Via Cordata Ste-Foy © T.Joly
 Only with a guide
One of the most important rules is to keep the rope tight so that if one of the participants does fall the strain on the rope is less. For many some previous climbing experience is necessary. Especially as the metal fittings to help you progress are less numerous than in a Via Ferrata and smaller in size. As a result climbers are forced to make more use of the natural handholds offered by the rock, and to learn how to balance their bodies in order to reach them when there are a bit far away. “The Via Cordata requires more technique, is physically more demanding. Unlike the Via Ferrata, it allows you to make progress in rock-climbing techniques because there are greater similarities between the two activities. You must find the right path and choose your handholds… On a Via Ferrata you can compensate by relying more on strength”, underlines Jean-Paul Guidet. However Via Cordata are still difficult to find. There are only three in the Alps.

Via Cordata Ste-Foy © T.Joly
 Bursts of adrenaline
One of them is located in Sainte-Foy-Tarentaise, near Bourg-Saint-Maurice and Tignes. More exactly in the Crot valley, above the village, between 1 700 and 1 900 m of altitude. Inaugurated in July 2007, it is 600 m long and its difference in altitude is 190 m. This may look like a short distance but it takes two to three hours, sometimes even four, to complete. So it’s better to allow yourself half a day to do it since you need to add 10 mn walk to reach its base and 20 – 30 mn afterwards to go back to the parking area.
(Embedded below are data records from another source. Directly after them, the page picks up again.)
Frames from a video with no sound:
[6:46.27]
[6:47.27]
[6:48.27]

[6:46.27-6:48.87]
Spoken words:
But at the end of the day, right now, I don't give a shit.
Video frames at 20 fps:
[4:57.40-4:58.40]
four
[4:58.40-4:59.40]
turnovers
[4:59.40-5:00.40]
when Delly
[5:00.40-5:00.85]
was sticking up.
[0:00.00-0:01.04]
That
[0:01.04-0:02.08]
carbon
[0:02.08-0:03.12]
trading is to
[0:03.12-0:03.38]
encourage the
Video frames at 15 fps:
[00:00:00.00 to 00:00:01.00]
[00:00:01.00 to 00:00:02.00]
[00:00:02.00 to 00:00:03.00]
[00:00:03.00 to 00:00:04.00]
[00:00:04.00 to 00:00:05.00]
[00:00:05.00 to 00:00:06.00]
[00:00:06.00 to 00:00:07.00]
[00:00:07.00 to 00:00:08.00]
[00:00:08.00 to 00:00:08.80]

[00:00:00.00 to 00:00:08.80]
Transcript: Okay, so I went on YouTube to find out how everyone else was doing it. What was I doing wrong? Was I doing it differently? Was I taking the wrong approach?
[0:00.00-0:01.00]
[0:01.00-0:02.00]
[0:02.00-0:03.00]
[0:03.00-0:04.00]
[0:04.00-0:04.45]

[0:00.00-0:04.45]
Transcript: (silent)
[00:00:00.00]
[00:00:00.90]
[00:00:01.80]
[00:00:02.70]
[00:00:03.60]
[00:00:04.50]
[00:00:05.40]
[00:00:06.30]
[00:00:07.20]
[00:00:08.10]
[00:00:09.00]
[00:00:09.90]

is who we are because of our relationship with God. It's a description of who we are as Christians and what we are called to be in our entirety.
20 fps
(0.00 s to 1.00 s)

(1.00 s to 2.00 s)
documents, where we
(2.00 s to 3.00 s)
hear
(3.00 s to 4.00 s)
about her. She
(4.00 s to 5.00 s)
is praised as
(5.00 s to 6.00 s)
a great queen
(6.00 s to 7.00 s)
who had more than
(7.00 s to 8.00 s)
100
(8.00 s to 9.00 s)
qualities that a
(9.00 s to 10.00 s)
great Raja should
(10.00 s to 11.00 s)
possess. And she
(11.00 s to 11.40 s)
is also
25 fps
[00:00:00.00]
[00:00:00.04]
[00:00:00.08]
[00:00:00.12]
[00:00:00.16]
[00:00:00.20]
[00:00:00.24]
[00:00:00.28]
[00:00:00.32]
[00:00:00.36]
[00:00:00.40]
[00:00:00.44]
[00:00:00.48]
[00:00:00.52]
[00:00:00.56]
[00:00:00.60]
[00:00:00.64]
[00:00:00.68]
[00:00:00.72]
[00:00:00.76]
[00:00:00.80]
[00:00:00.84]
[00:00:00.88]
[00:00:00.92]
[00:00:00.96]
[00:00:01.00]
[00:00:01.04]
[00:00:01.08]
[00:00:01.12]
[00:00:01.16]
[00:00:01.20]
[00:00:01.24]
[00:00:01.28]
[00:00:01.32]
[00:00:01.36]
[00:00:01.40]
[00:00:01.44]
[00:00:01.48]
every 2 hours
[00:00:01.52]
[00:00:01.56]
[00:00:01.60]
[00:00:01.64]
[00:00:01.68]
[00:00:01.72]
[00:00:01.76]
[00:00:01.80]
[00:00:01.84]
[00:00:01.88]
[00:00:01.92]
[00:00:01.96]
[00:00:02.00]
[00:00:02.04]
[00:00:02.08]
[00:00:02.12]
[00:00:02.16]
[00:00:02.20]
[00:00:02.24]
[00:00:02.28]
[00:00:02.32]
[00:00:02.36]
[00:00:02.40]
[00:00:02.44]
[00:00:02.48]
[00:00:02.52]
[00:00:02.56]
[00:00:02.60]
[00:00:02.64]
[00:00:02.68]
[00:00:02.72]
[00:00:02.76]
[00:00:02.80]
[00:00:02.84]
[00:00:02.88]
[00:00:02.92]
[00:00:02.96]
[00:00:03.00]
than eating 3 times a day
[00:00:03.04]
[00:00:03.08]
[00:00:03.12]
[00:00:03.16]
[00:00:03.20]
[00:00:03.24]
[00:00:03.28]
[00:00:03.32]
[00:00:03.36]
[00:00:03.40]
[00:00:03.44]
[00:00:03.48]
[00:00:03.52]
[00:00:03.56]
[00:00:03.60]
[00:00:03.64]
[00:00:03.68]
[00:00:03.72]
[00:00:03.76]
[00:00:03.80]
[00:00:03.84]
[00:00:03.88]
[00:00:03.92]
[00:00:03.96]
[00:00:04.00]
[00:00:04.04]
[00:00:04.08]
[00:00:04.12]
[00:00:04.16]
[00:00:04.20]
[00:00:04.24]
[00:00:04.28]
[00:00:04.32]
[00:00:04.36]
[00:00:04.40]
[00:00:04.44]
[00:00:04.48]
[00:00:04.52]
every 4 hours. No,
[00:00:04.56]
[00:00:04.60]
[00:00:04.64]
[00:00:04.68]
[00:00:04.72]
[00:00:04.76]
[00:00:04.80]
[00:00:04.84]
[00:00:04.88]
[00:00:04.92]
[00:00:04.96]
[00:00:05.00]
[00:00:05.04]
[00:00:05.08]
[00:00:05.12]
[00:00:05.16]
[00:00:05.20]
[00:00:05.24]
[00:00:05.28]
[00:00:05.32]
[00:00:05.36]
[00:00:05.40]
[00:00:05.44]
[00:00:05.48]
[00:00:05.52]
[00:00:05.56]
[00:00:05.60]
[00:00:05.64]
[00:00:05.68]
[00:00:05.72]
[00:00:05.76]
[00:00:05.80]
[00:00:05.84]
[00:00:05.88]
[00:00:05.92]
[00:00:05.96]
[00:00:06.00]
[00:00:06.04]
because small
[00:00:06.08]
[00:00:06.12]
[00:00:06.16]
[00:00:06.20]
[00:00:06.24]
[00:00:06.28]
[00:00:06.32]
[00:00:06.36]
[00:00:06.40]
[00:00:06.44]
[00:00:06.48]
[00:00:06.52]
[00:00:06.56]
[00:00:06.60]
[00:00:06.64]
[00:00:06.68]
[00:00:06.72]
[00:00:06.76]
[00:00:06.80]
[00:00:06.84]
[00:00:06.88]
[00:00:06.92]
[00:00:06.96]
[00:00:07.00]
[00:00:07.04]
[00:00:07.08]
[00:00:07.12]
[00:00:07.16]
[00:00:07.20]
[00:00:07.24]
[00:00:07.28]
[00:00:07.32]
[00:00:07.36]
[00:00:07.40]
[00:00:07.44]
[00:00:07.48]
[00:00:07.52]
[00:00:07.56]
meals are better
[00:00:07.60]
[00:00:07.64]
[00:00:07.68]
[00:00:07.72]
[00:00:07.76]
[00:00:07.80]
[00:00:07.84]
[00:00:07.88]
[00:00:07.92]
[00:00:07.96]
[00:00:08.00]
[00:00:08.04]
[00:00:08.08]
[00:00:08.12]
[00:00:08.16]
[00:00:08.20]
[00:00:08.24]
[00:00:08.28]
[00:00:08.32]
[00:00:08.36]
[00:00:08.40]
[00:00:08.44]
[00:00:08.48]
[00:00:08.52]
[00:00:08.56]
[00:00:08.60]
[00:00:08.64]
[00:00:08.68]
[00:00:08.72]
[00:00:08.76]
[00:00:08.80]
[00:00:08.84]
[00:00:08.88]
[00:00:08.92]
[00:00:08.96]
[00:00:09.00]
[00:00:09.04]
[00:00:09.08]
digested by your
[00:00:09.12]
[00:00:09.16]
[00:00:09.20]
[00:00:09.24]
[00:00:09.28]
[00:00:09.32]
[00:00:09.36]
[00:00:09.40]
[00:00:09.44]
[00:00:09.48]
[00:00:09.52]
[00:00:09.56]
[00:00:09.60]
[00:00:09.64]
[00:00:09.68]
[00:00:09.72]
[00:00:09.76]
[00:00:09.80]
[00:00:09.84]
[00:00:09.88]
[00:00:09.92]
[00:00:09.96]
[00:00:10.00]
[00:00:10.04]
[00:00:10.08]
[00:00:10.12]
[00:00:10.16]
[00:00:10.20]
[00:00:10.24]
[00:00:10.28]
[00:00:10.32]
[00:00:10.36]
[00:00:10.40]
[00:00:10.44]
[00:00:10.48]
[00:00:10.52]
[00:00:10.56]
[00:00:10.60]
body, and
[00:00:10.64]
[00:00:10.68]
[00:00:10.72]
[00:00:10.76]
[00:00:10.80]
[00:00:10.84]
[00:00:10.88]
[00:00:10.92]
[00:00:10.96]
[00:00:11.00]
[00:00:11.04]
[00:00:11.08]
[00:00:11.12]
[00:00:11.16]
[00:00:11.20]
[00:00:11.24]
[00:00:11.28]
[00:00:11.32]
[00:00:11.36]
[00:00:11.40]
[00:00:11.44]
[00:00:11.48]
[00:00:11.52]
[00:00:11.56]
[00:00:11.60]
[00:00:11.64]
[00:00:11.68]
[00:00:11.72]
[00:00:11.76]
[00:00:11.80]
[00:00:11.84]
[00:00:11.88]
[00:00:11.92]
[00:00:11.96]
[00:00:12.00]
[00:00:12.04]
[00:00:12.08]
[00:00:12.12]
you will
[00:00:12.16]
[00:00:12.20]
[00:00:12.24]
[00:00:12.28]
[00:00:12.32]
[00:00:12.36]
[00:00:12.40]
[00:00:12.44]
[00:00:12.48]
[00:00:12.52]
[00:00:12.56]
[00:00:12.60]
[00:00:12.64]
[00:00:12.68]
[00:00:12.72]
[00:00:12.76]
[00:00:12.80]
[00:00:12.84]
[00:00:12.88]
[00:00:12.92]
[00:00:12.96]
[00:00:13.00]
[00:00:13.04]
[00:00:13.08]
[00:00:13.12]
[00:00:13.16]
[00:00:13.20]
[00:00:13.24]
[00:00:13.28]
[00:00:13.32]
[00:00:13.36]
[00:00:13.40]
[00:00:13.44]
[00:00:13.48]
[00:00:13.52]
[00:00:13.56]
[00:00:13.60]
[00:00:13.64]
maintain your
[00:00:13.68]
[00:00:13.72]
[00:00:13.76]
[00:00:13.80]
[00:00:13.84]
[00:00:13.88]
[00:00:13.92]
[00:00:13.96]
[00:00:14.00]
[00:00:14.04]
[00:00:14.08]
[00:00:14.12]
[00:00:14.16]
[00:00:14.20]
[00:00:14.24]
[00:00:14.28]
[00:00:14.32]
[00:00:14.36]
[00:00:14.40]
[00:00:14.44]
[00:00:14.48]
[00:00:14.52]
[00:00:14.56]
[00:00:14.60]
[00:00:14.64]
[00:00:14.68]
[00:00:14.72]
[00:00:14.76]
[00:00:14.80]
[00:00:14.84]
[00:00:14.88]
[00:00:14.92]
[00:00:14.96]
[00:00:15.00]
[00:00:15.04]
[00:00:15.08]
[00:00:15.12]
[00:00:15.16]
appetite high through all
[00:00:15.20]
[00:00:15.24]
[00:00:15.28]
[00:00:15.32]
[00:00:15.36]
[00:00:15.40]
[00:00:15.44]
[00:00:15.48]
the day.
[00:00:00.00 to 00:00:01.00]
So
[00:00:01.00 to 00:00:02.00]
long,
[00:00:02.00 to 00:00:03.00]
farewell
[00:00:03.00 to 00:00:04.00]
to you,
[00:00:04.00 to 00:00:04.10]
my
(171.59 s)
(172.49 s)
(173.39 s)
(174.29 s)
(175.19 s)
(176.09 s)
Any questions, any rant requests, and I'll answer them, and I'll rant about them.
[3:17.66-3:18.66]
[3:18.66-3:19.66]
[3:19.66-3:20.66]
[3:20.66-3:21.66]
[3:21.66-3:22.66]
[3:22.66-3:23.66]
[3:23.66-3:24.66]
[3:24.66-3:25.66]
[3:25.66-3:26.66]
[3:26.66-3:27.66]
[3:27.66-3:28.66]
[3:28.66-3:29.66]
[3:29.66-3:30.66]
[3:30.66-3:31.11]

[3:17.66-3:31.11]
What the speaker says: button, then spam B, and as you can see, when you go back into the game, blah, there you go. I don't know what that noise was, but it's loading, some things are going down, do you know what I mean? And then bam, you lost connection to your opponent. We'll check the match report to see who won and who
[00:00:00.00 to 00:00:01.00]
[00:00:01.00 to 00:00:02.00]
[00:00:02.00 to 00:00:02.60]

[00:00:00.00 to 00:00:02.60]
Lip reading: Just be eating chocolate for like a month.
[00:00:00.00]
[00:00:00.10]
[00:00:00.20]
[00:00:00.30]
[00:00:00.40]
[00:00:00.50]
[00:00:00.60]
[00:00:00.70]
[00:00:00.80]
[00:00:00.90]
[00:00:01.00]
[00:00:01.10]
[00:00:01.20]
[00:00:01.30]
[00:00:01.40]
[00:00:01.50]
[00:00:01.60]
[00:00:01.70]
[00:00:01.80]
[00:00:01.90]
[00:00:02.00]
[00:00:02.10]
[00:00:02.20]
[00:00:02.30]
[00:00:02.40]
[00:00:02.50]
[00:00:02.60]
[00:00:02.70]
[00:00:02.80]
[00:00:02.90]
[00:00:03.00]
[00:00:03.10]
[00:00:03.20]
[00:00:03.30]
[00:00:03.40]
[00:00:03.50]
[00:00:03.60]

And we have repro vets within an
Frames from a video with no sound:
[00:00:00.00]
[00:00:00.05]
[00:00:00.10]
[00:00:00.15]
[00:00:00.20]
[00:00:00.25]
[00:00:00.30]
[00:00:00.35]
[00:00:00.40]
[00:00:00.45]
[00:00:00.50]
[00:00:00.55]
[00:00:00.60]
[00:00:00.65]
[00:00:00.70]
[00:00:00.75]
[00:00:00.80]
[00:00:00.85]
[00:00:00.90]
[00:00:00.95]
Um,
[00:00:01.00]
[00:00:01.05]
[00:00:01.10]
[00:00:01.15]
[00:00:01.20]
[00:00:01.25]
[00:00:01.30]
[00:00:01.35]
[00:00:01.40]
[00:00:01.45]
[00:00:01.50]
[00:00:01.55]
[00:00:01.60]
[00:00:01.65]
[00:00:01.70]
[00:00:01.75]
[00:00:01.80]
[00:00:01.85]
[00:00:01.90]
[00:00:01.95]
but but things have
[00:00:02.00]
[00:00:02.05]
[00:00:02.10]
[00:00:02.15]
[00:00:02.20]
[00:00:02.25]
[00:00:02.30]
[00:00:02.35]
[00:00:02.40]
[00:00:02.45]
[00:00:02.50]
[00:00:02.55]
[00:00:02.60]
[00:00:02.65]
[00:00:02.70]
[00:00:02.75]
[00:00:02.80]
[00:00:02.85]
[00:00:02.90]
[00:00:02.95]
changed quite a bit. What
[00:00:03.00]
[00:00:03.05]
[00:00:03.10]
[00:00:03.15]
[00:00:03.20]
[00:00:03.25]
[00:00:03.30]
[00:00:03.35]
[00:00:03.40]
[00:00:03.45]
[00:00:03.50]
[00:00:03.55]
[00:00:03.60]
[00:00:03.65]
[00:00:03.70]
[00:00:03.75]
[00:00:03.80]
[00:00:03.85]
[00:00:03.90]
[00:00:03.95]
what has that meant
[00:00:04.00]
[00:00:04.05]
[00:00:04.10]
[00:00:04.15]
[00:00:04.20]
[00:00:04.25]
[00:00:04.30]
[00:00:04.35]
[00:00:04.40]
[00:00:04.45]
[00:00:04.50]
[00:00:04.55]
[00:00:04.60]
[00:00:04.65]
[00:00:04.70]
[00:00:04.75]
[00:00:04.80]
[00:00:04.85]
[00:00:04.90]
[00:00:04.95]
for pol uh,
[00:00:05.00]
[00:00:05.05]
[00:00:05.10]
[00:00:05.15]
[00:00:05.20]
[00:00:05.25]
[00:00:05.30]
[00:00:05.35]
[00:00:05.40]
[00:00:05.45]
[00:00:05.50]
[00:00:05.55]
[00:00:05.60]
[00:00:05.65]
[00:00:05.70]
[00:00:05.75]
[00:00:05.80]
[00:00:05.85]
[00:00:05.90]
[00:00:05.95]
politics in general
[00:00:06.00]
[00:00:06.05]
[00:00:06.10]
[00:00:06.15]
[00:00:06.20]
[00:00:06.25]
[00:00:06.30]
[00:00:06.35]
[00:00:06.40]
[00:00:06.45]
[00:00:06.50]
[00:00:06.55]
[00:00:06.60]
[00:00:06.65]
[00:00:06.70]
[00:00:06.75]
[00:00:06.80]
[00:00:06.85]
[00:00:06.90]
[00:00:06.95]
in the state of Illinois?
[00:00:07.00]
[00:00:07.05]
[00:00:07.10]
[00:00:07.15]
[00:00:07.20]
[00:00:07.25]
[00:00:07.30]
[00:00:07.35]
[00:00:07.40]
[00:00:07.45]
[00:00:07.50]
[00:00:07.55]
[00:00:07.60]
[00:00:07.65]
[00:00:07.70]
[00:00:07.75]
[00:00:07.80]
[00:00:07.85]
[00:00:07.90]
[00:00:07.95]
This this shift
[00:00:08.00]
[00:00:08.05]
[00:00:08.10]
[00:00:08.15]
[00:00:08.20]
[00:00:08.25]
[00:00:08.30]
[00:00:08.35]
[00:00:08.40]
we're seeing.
The basic route is classified 3/3+ with an optional route rated 4. Without the assistance offered by the Via Cordata this climb would be a 6+. It includes several slabs, short smooth walls, as well as spouts, ledges and horizontal crossings. On the optional way there is an additional spur. Everything you need for some good physical exercise and plenty of bursts of adrenaline. Particularly if you slip since underneath all is emptiness.
Fortunately there are a few narrow terraces where you can rest, quench your thirst, look at the flora and enjoy the breathtaking view of the surrounding mountains and over the valley.

Sainte-Foy -Tarentaise© T.Joly
 A reward for the climbers
This is also an opportunity for the guide to give advice for the following sections. And you’d be advised to pay close attention since putting your hands and feet in the right place makes all the difference. If not you get tired much quicker. A classic beginner’s mistake is to try and pull too much with the arms instead of first pushing with the legs. Easier said than done, and sometimes if you make the wrong choice you end up stuck on the rock-face. Then, the only option is to backtrack and try again. All of this is risk free, as all climbers are anchored together by a rope unrolled by the guide or the climber leading the group.
Once the Via Cordata is over, there is sometimes a reward for the weary climbers : the sight of chamois wandering in the Reserve du Bec Rouge which covers the area around the summit. While heading back down to the parking area, it’s also common to spot marmots and the scenery is gorgeous with, among other things, charming mountain lakes. A peaceful conclusion to a half-day of intensive sport.